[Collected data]
==========

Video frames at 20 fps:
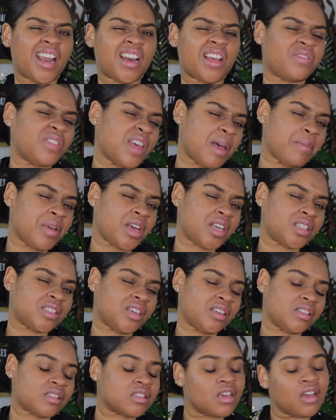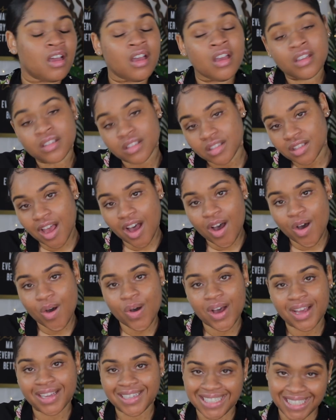if that makes sense.
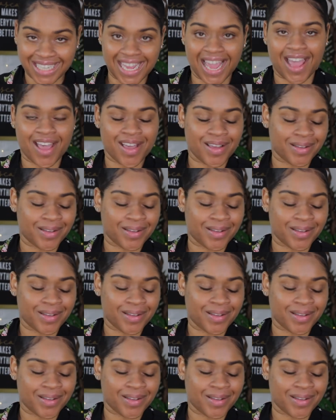So yeah,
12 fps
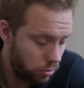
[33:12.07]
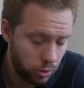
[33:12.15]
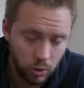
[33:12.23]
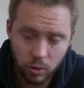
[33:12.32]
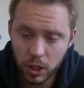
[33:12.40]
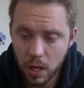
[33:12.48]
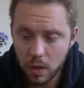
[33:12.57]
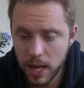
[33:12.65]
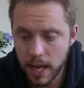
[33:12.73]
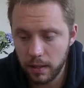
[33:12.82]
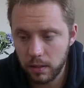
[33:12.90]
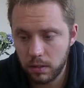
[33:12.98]
It's a good
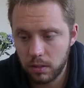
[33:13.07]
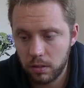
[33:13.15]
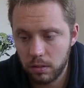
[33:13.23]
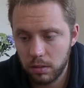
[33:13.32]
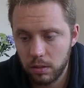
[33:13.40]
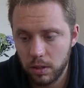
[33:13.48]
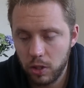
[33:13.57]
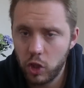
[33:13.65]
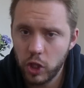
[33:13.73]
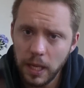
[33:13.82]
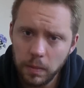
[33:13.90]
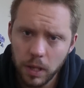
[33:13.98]
codex.
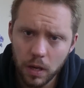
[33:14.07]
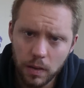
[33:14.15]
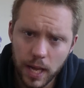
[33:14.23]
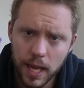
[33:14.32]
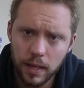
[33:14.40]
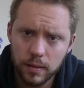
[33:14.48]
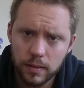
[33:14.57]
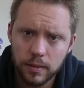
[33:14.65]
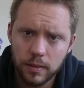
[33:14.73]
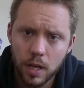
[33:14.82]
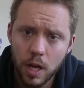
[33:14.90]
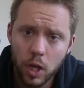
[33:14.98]
Cheap
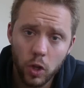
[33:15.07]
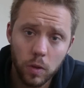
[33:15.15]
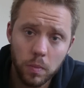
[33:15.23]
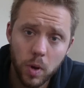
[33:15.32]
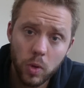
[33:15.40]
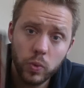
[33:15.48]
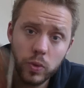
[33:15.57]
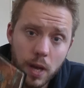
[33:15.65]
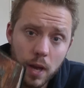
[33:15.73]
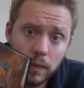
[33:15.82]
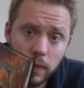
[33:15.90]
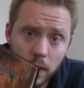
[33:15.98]
codex. The models
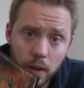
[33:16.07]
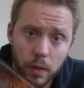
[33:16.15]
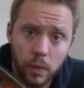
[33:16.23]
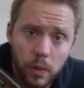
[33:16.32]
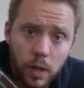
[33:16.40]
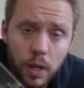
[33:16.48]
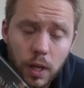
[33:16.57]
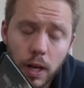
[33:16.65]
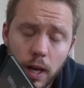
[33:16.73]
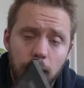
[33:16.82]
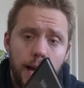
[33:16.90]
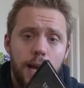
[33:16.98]
aren't though.
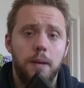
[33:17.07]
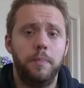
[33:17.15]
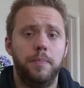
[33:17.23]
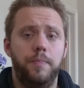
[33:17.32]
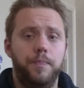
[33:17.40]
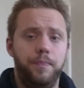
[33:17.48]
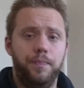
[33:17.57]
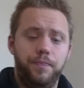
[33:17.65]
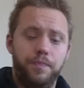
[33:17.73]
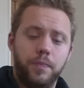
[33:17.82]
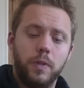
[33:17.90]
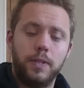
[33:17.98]

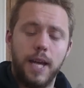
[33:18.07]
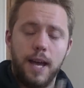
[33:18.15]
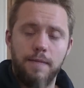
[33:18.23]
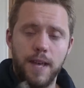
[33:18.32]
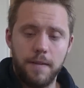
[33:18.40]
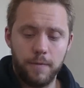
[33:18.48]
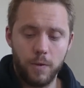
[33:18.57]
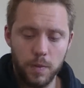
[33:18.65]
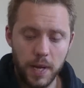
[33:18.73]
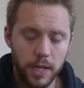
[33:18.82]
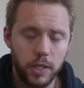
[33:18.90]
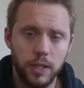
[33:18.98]
To have that
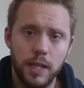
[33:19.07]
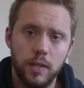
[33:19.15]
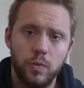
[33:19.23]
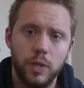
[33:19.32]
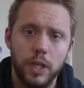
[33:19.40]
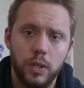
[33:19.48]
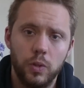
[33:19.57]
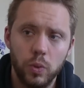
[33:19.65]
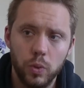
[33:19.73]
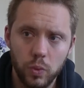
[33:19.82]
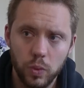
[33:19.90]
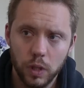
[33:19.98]
formation, that's really
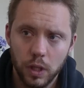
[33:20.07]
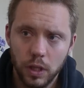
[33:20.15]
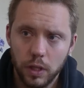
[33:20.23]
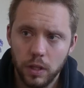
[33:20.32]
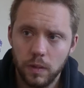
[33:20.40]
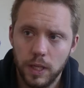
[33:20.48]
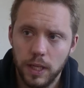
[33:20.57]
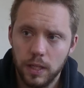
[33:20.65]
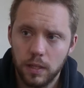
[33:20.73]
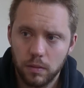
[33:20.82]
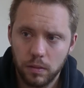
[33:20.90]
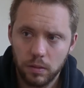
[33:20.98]
cool. You
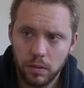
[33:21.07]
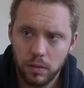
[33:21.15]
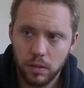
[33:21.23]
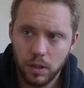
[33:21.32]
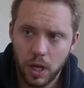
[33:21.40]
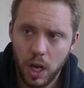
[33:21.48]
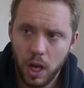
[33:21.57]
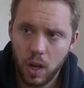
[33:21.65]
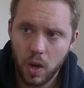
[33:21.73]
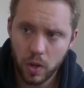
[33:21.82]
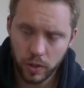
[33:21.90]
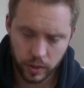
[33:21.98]
need a
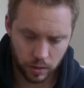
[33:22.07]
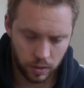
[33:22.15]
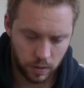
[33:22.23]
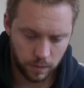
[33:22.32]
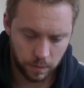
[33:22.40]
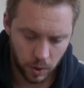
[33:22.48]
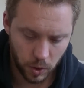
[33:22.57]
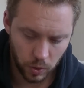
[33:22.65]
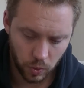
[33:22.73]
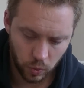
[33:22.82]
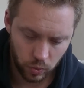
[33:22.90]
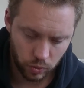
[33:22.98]
lot of
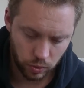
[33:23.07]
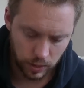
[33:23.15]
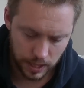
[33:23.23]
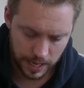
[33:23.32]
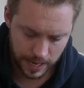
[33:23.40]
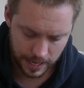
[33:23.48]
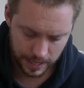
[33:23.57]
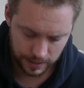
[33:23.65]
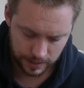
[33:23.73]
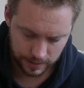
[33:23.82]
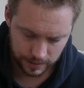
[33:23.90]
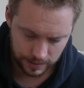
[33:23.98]
models
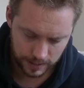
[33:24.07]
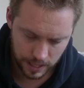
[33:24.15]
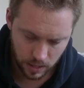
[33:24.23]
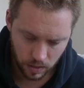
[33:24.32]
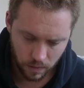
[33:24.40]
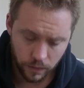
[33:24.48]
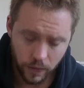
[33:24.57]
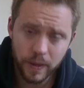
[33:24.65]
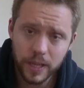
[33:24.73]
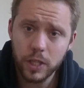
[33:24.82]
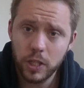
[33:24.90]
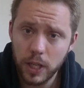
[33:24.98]
and they're not
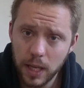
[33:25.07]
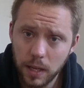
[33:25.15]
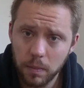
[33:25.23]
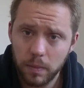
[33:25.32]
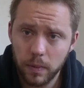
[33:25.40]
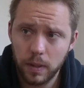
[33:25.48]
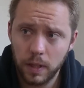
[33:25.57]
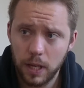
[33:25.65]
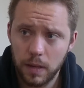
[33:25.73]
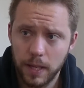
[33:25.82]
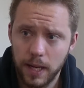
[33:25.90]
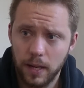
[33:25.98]
very cheap
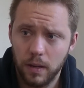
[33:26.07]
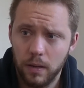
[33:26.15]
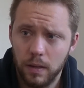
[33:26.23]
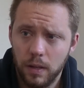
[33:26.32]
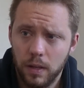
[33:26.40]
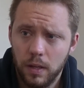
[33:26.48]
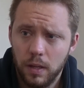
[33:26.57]
coming out.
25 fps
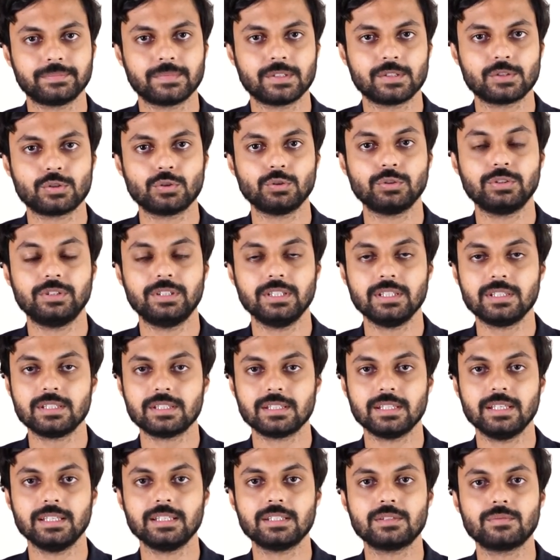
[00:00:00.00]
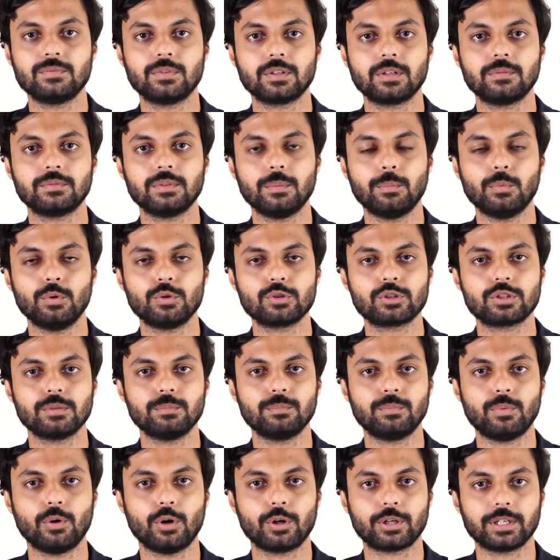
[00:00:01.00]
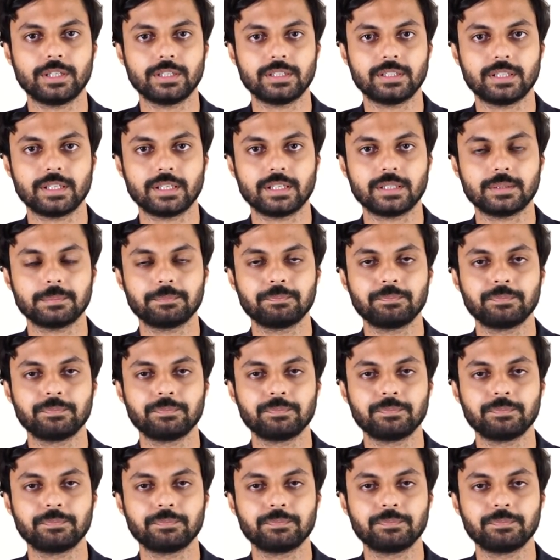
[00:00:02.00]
So this is one of the most important thing.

==========

Retype the lines above exactly, no pictures.

- Response
Video frames at 20 fps:
if that makes sense.
So yeah,
12 fps
[33:12.07]
[33:12.15]
[33:12.23]
[33:12.32]
[33:12.40]
[33:12.48]
[33:12.57]
[33:12.65]
[33:12.73]
[33:12.82]
[33:12.90]
[33:12.98]
It's a good
[33:13.07]
[33:13.15]
[33:13.23]
[33:13.32]
[33:13.40]
[33:13.48]
[33:13.57]
[33:13.65]
[33:13.73]
[33:13.82]
[33:13.90]
[33:13.98]
codex.
[33:14.07]
[33:14.15]
[33:14.23]
[33:14.32]
[33:14.40]
[33:14.48]
[33:14.57]
[33:14.65]
[33:14.73]
[33:14.82]
[33:14.90]
[33:14.98]
Cheap
[33:15.07]
[33:15.15]
[33:15.23]
[33:15.32]
[33:15.40]
[33:15.48]
[33:15.57]
[33:15.65]
[33:15.73]
[33:15.82]
[33:15.90]
[33:15.98]
codex. The models
[33:16.07]
[33:16.15]
[33:16.23]
[33:16.32]
[33:16.40]
[33:16.48]
[33:16.57]
[33:16.65]
[33:16.73]
[33:16.82]
[33:16.90]
[33:16.98]
aren't though.
[33:17.07]
[33:17.15]
[33:17.23]
[33:17.32]
[33:17.40]
[33:17.48]
[33:17.57]
[33:17.65]
[33:17.73]
[33:17.82]
[33:17.90]
[33:17.98]

[33:18.07]
[33:18.15]
[33:18.23]
[33:18.32]
[33:18.40]
[33:18.48]
[33:18.57]
[33:18.65]
[33:18.73]
[33:18.82]
[33:18.90]
[33:18.98]
To have that
[33:19.07]
[33:19.15]
[33:19.23]
[33:19.32]
[33:19.40]
[33:19.48]
[33:19.57]
[33:19.65]
[33:19.73]
[33:19.82]
[33:19.90]
[33:19.98]
formation, that's really
[33:20.07]
[33:20.15]
[33:20.23]
[33:20.32]
[33:20.40]
[33:20.48]
[33:20.57]
[33:20.65]
[33:20.73]
[33:20.82]
[33:20.90]
[33:20.98]
cool. You
[33:21.07]
[33:21.15]
[33:21.23]
[33:21.32]
[33:21.40]
[33:21.48]
[33:21.57]
[33:21.65]
[33:21.73]
[33:21.82]
[33:21.90]
[33:21.98]
need a
[33:22.07]
[33:22.15]
[33:22.23]
[33:22.32]
[33:22.40]
[33:22.48]
[33:22.57]
[33:22.65]
[33:22.73]
[33:22.82]
[33:22.90]
[33:22.98]
lot of
[33:23.07]
[33:23.15]
[33:23.23]
[33:23.32]
[33:23.40]
[33:23.48]
[33:23.57]
[33:23.65]
[33:23.73]
[33:23.82]
[33:23.90]
[33:23.98]
models
[33:24.07]
[33:24.15]
[33:24.23]
[33:24.32]
[33:24.40]
[33:24.48]
[33:24.57]
[33:24.65]
[33:24.73]
[33:24.82]
[33:24.90]
[33:24.98]
and they're not
[33:25.07]
[33:25.15]
[33:25.23]
[33:25.32]
[33:25.40]
[33:25.48]
[33:25.57]
[33:25.65]
[33:25.73]
[33:25.82]
[33:25.90]
[33:25.98]
very cheap
[33:26.07]
[33:26.15]
[33:26.23]
[33:26.32]
[33:26.40]
[33:26.48]
[33:26.57]
coming out.
25 fps
[00:00:00.00]
[00:00:01.00]
[00:00:02.00]
So this is one of the most important thing.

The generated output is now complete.